What is Giving Compass?
We connect donors to learning resources and ways to support community-led solutions. Learn more about us.
Giving Compass' Take:
• Vox's podcast discusses if the Canadian government's child poverty benefit program (that gives parents money each month) is successful.
• How should our government respond to child poverty? How can funders work to break cycles of poverty?
• Here are five myths about welfare and child poverty.
Natasha Razouk has lots of piercings, and her skin is decorated with tattoos: gargoyles, fairy wings, diamonds, stars, and spades.
In August 2019, she also had four rose tattoos.
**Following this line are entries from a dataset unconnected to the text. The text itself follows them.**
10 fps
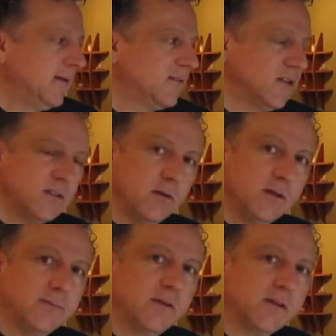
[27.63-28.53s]
just
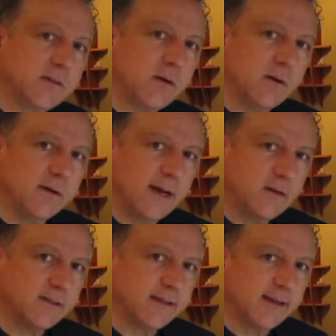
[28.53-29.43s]
learning about the guitar and how to
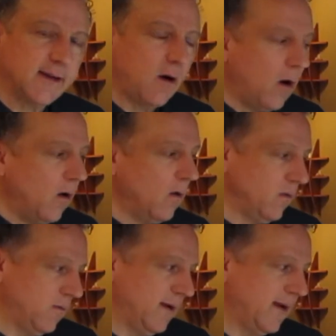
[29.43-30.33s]
sing, all the
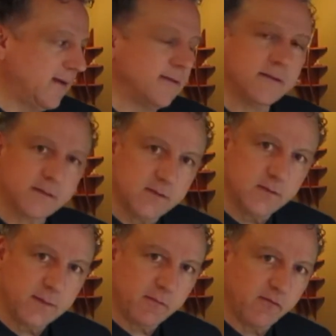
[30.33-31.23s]
way to
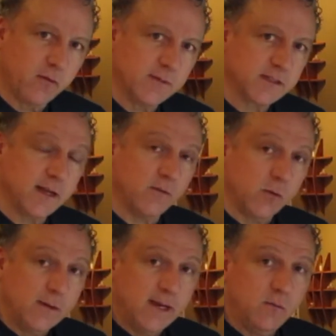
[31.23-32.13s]
the performance level,
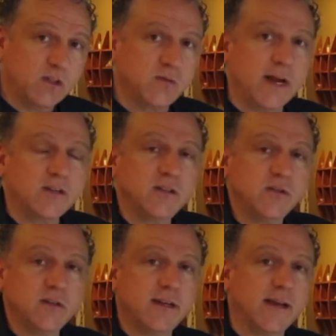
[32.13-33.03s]
in which we actually
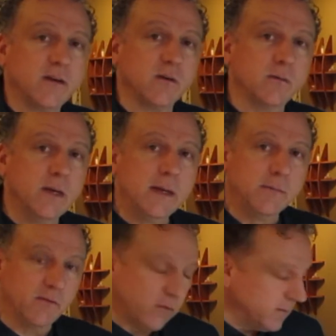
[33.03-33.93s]
adjudicate your
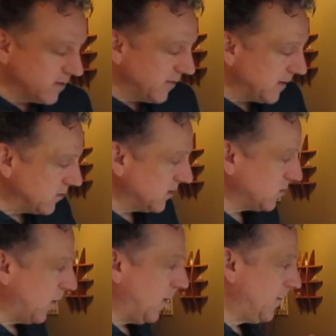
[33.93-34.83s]
performance videos as
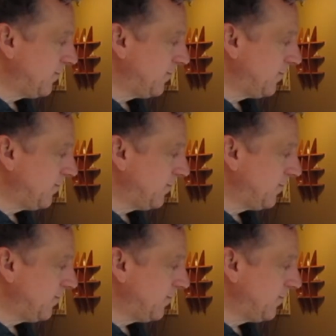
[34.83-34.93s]
well.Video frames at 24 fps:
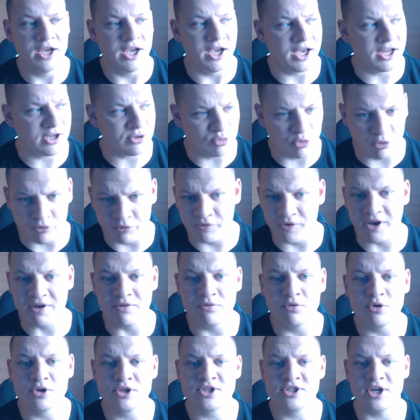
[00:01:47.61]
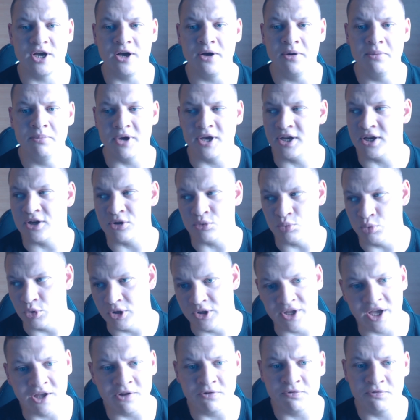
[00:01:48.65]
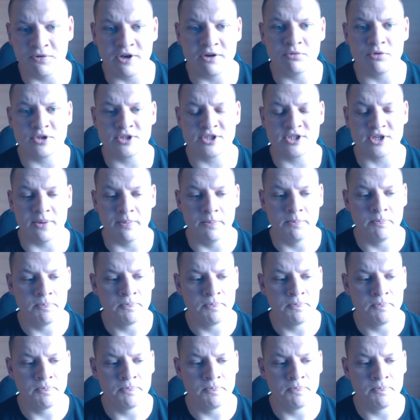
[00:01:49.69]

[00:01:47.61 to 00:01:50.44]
And it will favor some, and it will not favor some.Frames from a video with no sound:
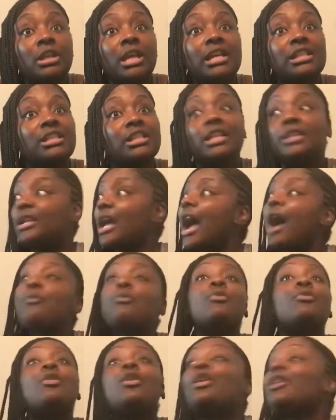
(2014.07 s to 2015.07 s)
Listen,
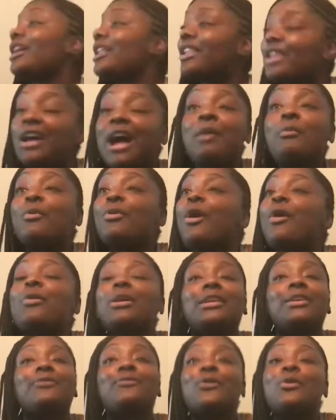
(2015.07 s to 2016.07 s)
I will go
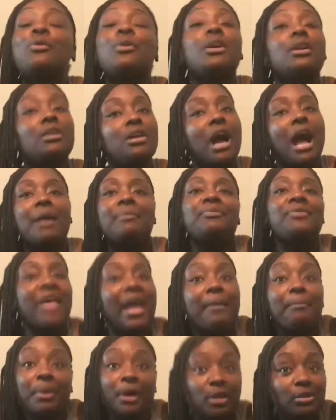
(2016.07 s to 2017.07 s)
get the food and cook. I'm
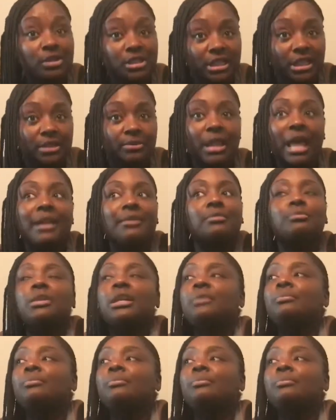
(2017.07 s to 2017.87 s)
that person. Like,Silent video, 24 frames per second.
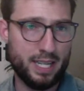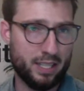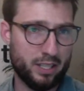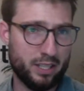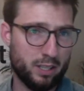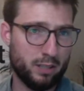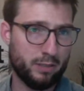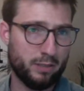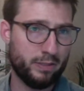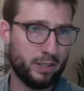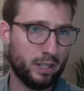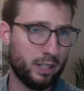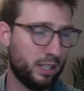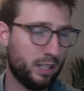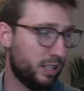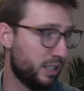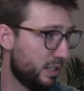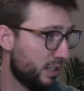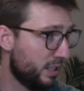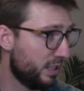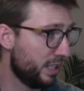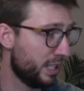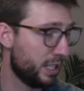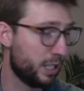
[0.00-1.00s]
So if there's
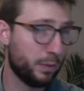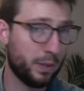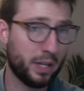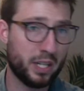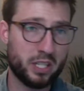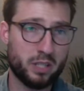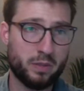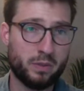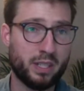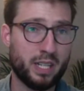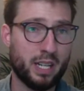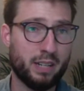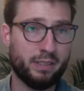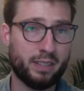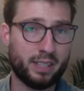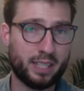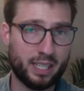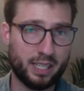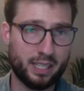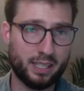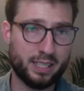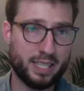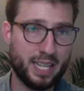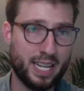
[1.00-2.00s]
a situation where you have like
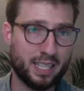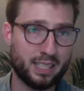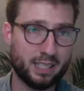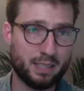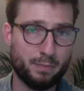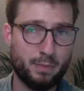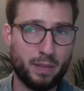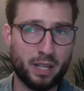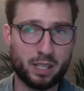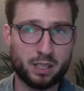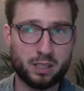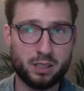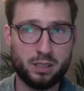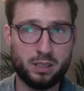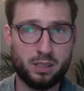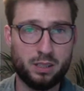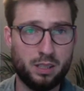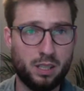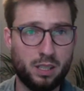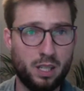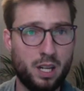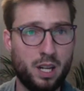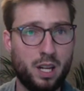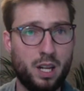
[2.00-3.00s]
intense medical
She was a heroin addict for seventeen years, and she gets a rose for every year that she stays sober — though in August, she’d actually been sober for five years, not four.
“The first year that I was clean, I didn’t do it, because for me the first year ... it was easier,” she explained, “Not that it wasn’t hard, but I was surrounded. I was structured. I was very followed.”
Natasha went got clean after she had her daughter Scarlett, who is now 7.
Scarlett is very different from her mother. On this day, she was wearing her hair in a perky ponytail, and lots of pink.
“She’s a lot more girly than I was,” Natasha said, laughing. “She loves to dance. She loves music. She loves to sing.”
But differences in taste aside, the two were clearly very close. During our interview, Natasha helped her daughter with a bouncy ball she’d made as at a nearby booth, and they laughed together as it bounced around.
The booth was part of a back-to-school fair at a charitable organization in Montreal. Kids could make bouncy balls, but they also got free winter boots, free backpacks, and a free set of school supplies: glue and colored pencils and erasers and notebooks. Even a lunchbox.
That was definitely helpful for Natasha. But it didn’t come close to covering all the costs of raising her daughter. Kids are expensive, after all. They need clothes and food and health care and day care and any number of other costly things.